404 regular-expression advice needed

It seems you can have both post ID’s and numbers in the page slug. So my-post-2 could be my-post with post ID 2 or my-post-2 with no post ID. In theory there is no way to solve this, but in practice maybe we can assume that you won’t have ten similar slugs, so the slug number is at most one digit, and the post ID is at least two digits. This way you can add the few posts with IDs 1-9 with a complete non-regex redirect.
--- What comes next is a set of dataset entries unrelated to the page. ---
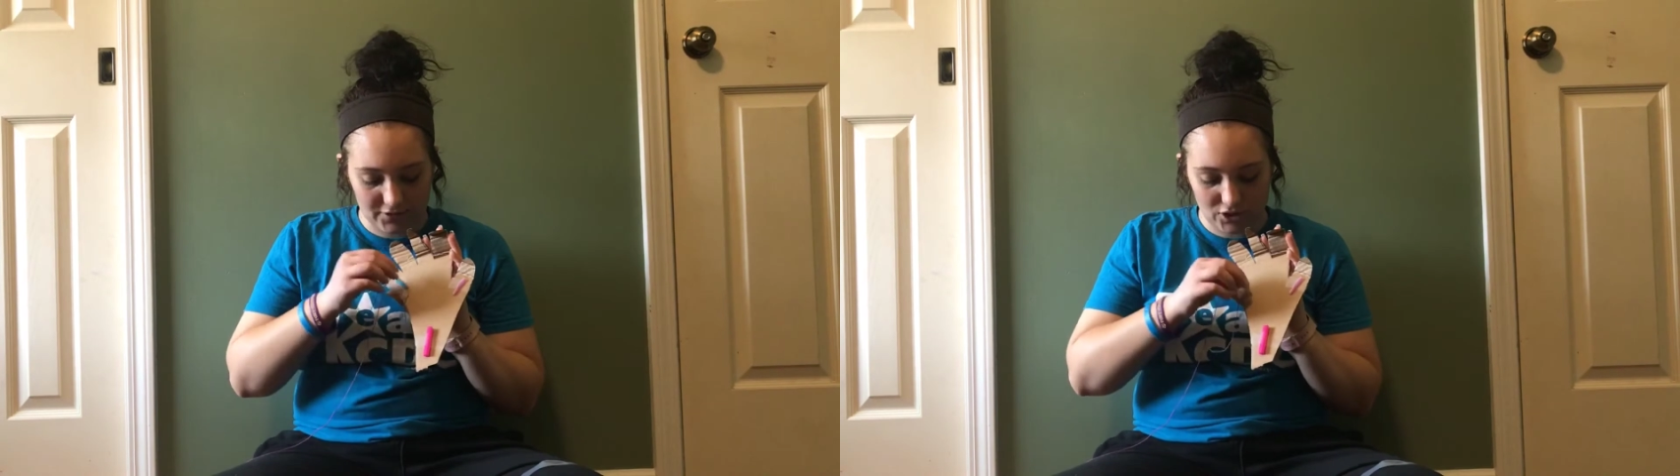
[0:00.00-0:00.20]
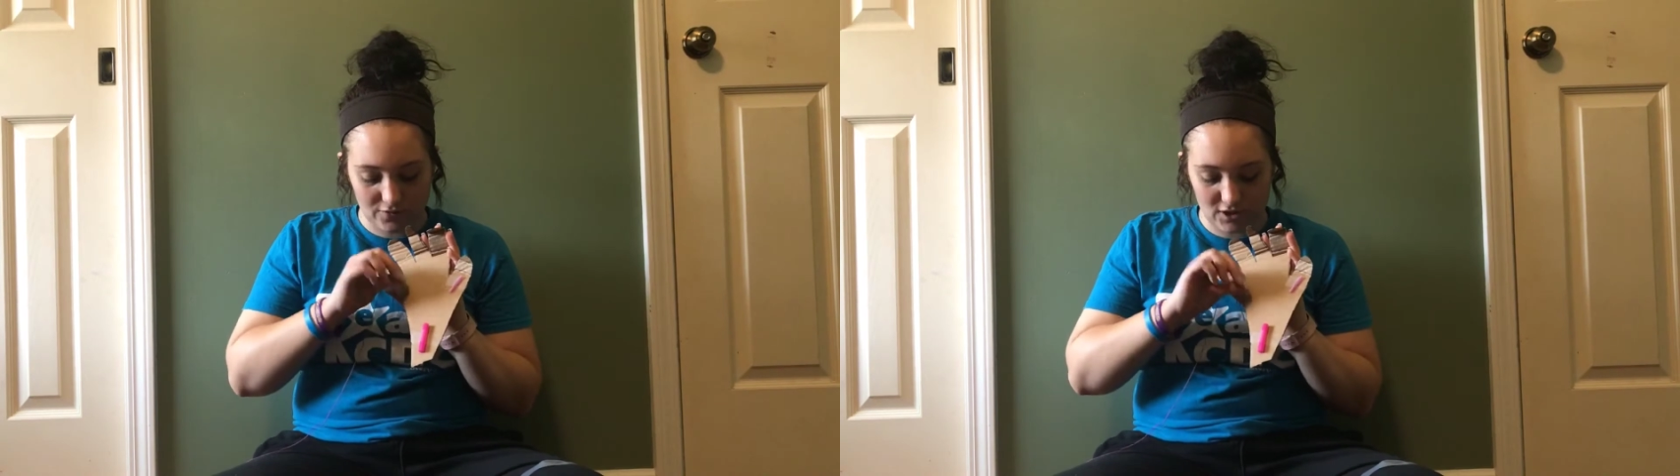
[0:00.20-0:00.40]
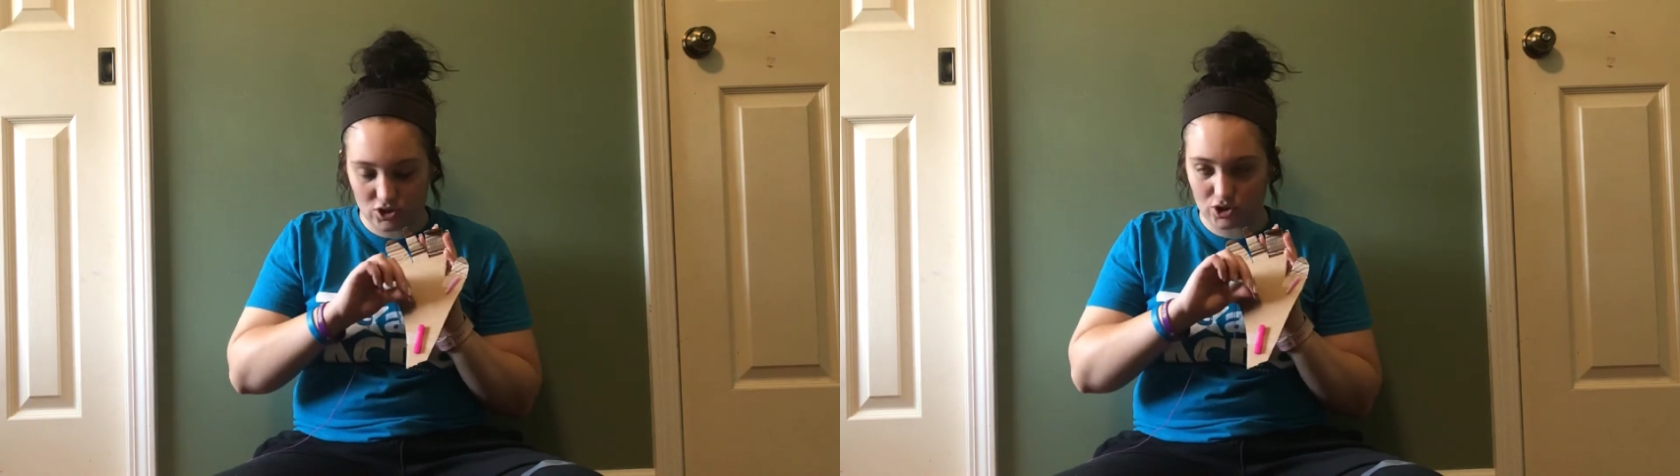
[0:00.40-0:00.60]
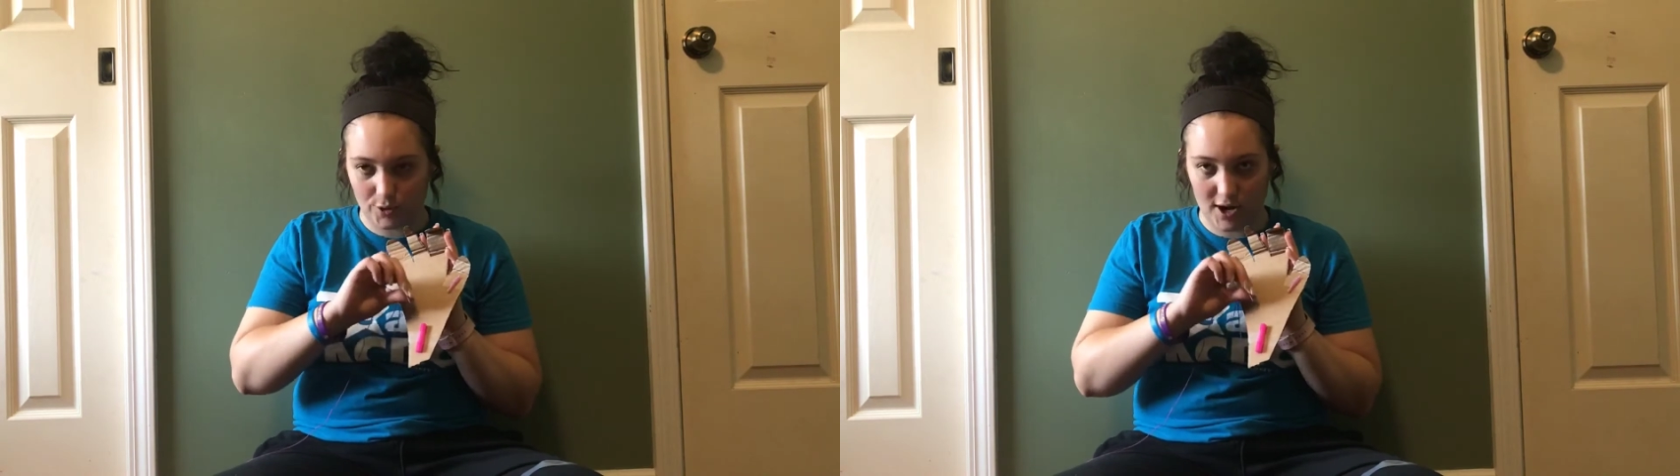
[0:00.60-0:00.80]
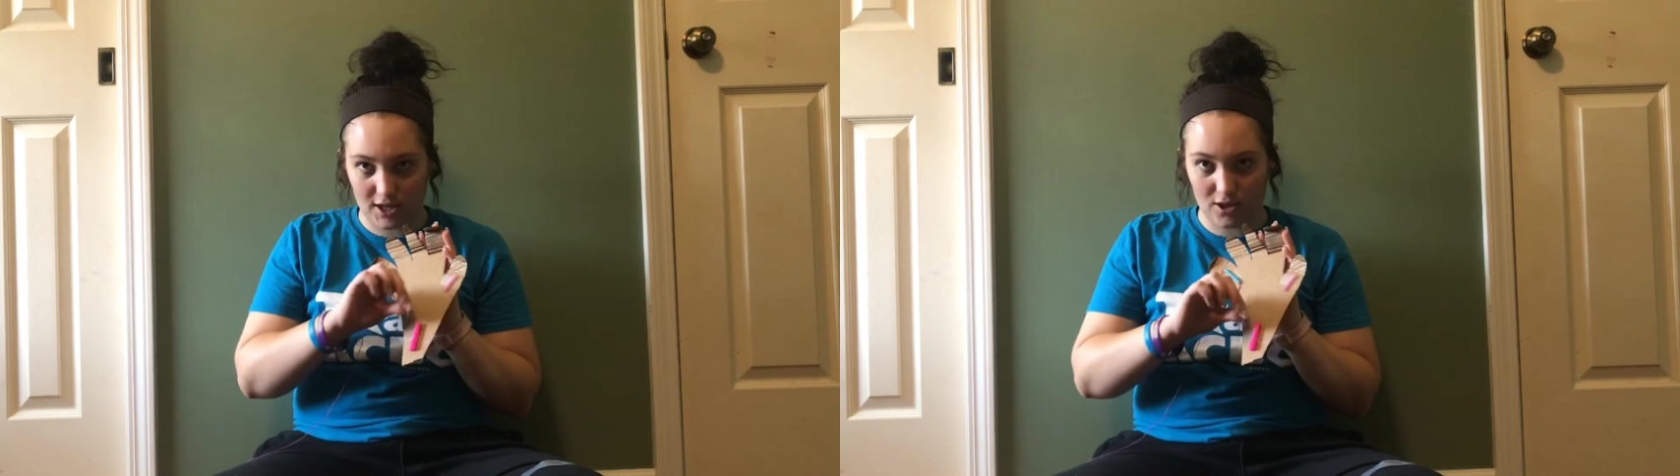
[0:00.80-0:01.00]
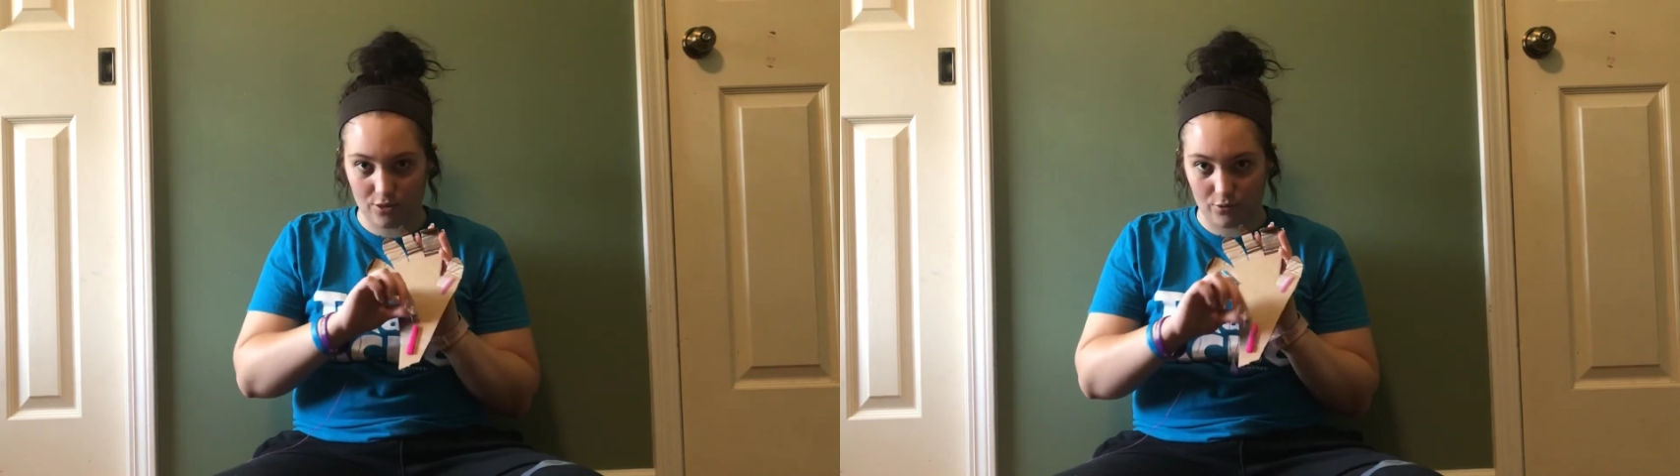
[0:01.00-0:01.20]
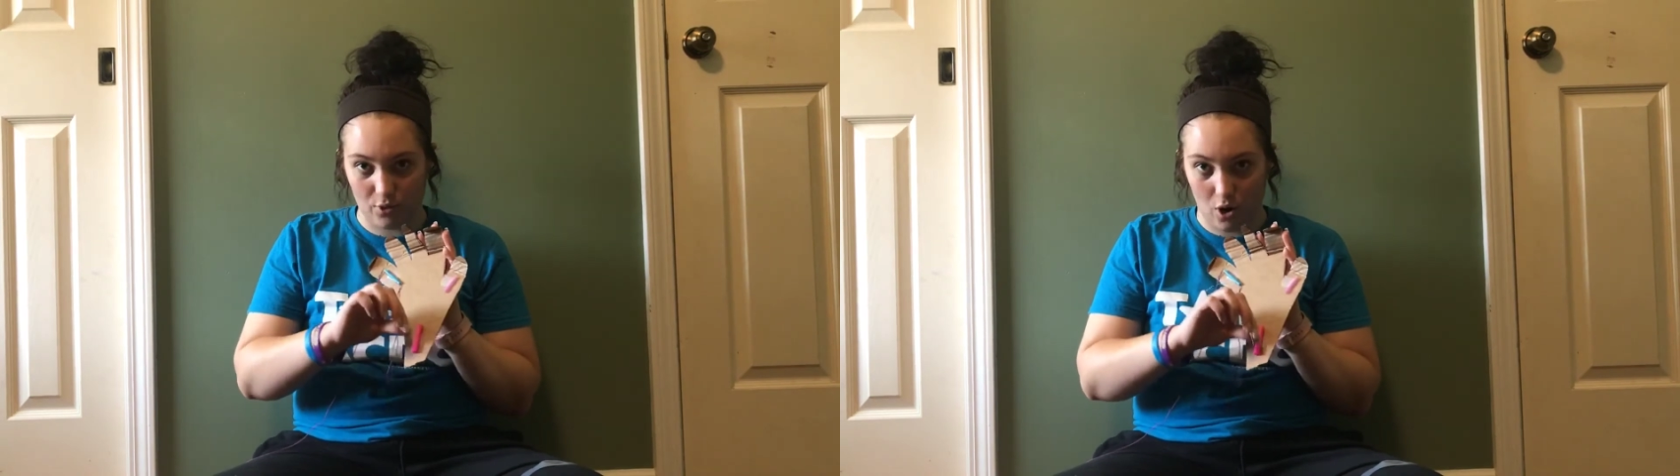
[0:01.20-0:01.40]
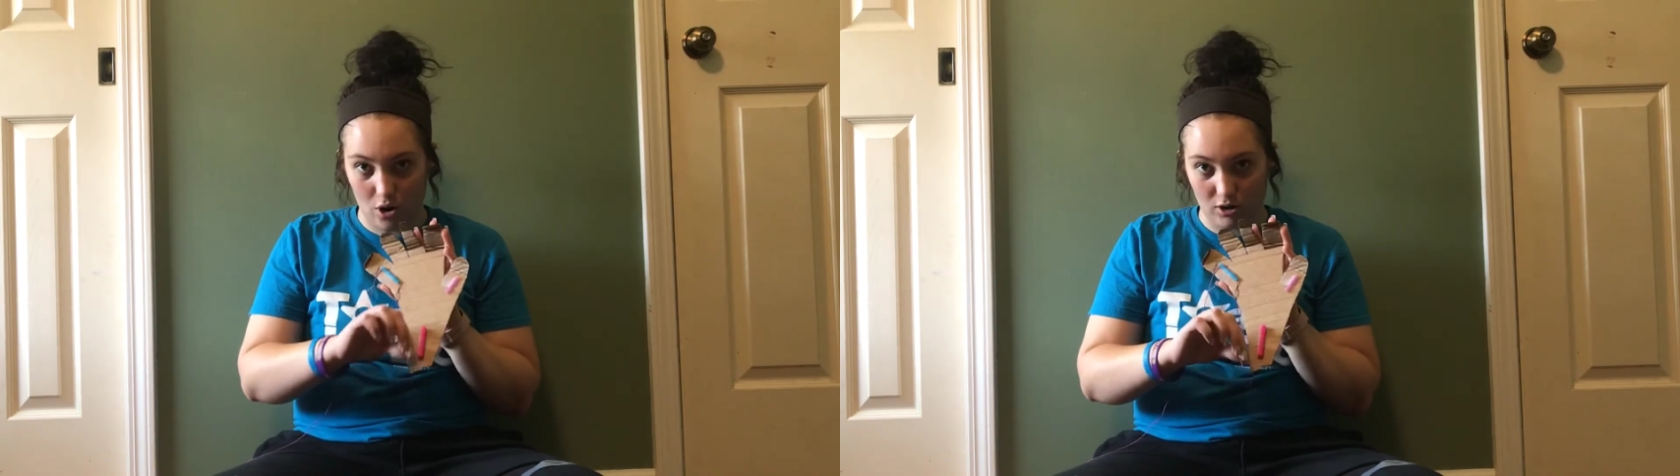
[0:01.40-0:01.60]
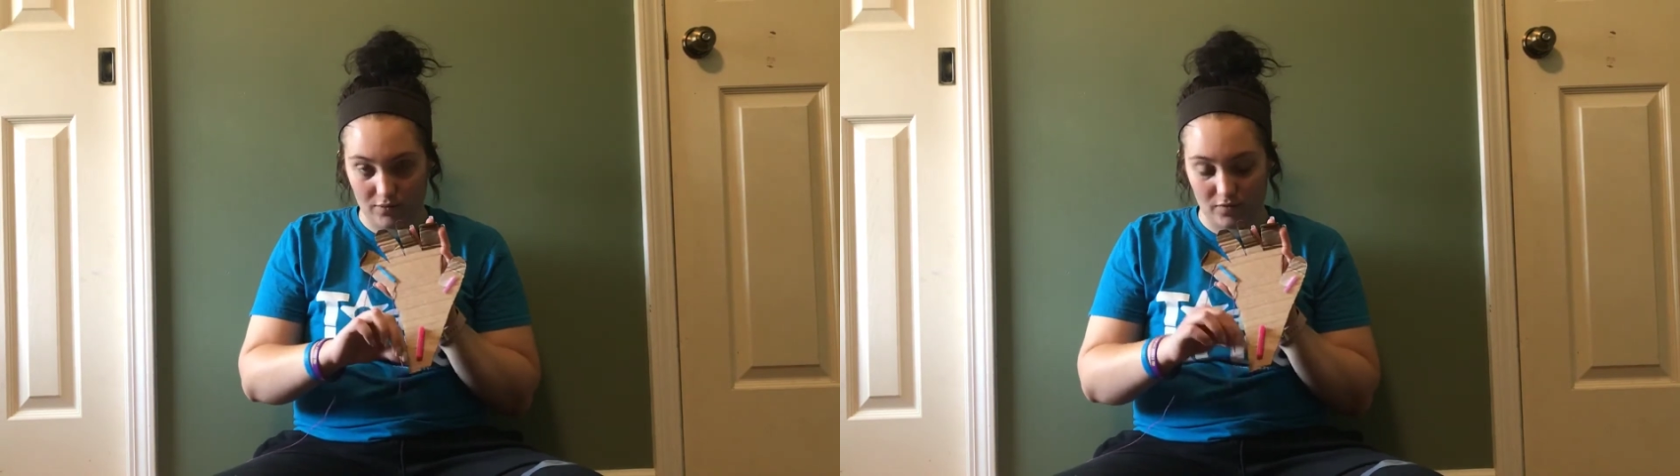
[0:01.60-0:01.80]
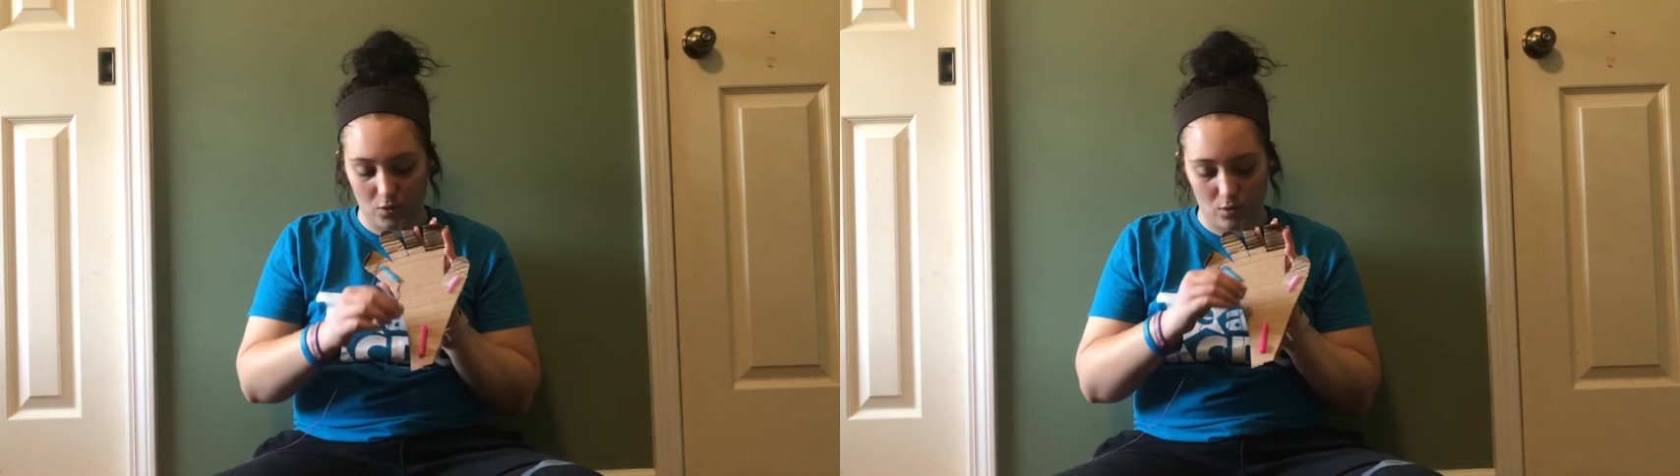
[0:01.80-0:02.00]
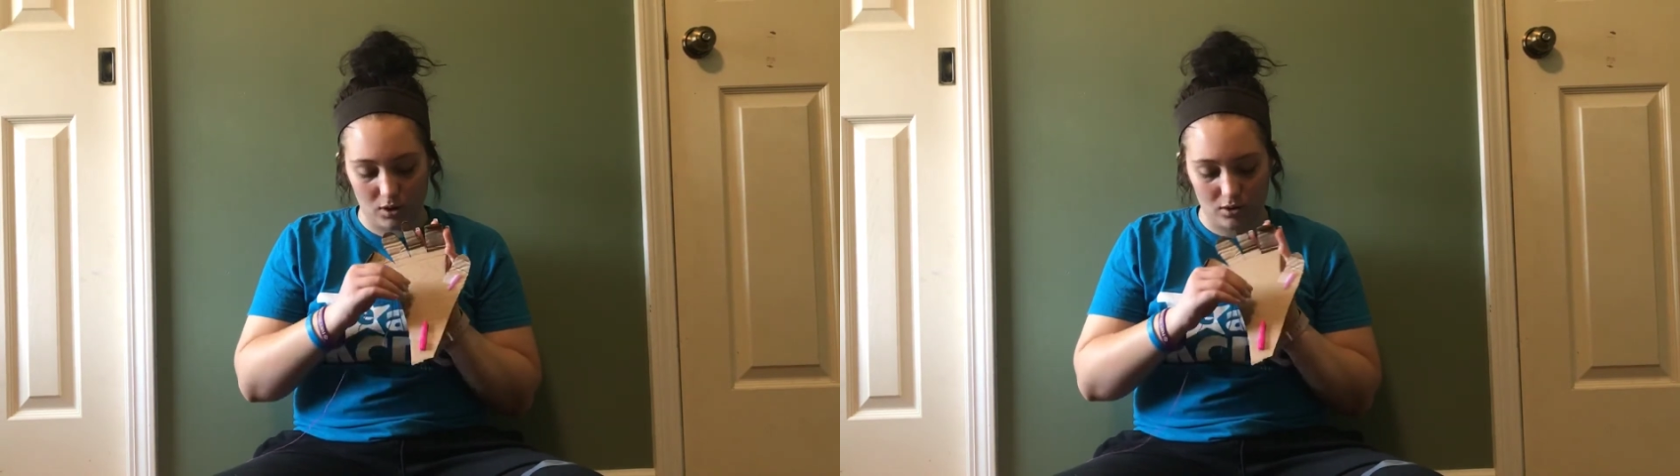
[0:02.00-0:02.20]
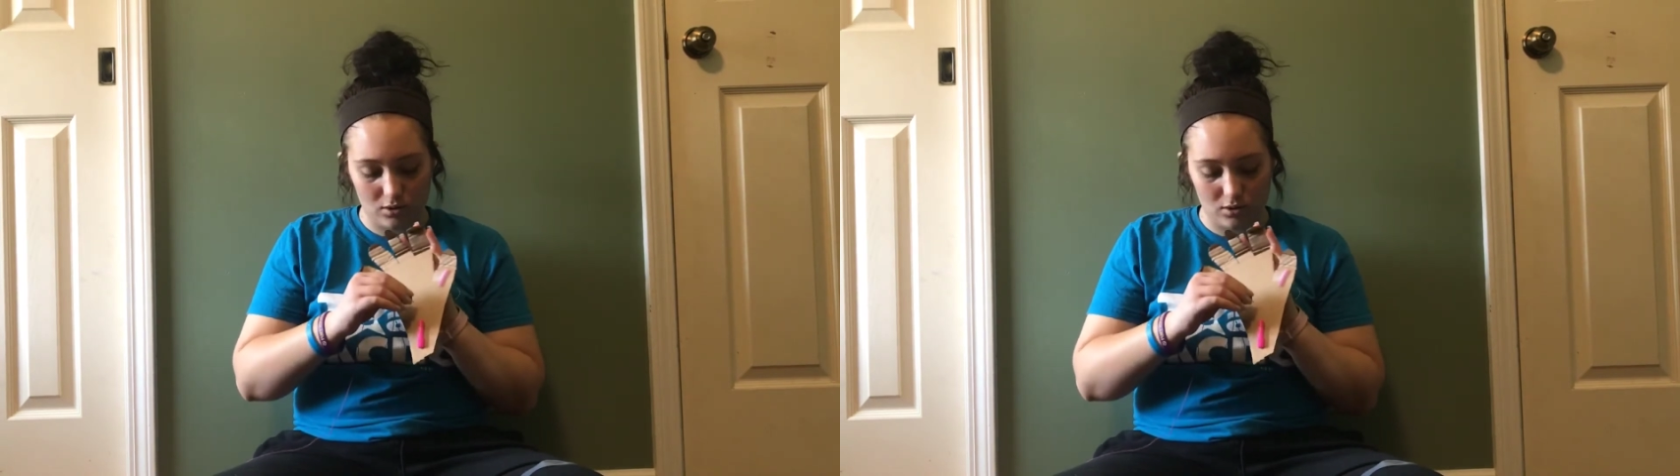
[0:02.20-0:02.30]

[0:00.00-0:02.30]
you finish threading it through all of your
This regex should match anything of the form /[year]/[month]/[optional-day]/[post-slug-with-optional single digit]-[optional post id][optional /]:

^/(\d{4})/\d{2}/(\d{2}/)?([^/]+?)(-\d{2,})?/?$

^/                                              Start of the string, one slash
  (\d{4})                                       Four digits, saved for later
         /                                      One slash
          \d{2}                                 Two digits, not saved
               /                                One slash
                (\d{2}/)?                       Two digits and a slash, optional
                         ([^/]+?)               Everything that is not a slash, but not greedy
                                 (-\d{2,})?     A dash and two or more digits, optional
                                           /?$  Optional slash and end of the string

The year is in the first captured group, the post slug in the third.

The “not greedy” is important because it makes sure that part of the regex doesn’t “eat up” the post-ID part that is matched after it. It is created by appending the ? to the +. I believe this does not work under Apache 1.3, so WordPress strips it out before it creates the mod_rewrite rules. So if it does not work when you put it in the Apache part of Redirection, try it in the WordPress part.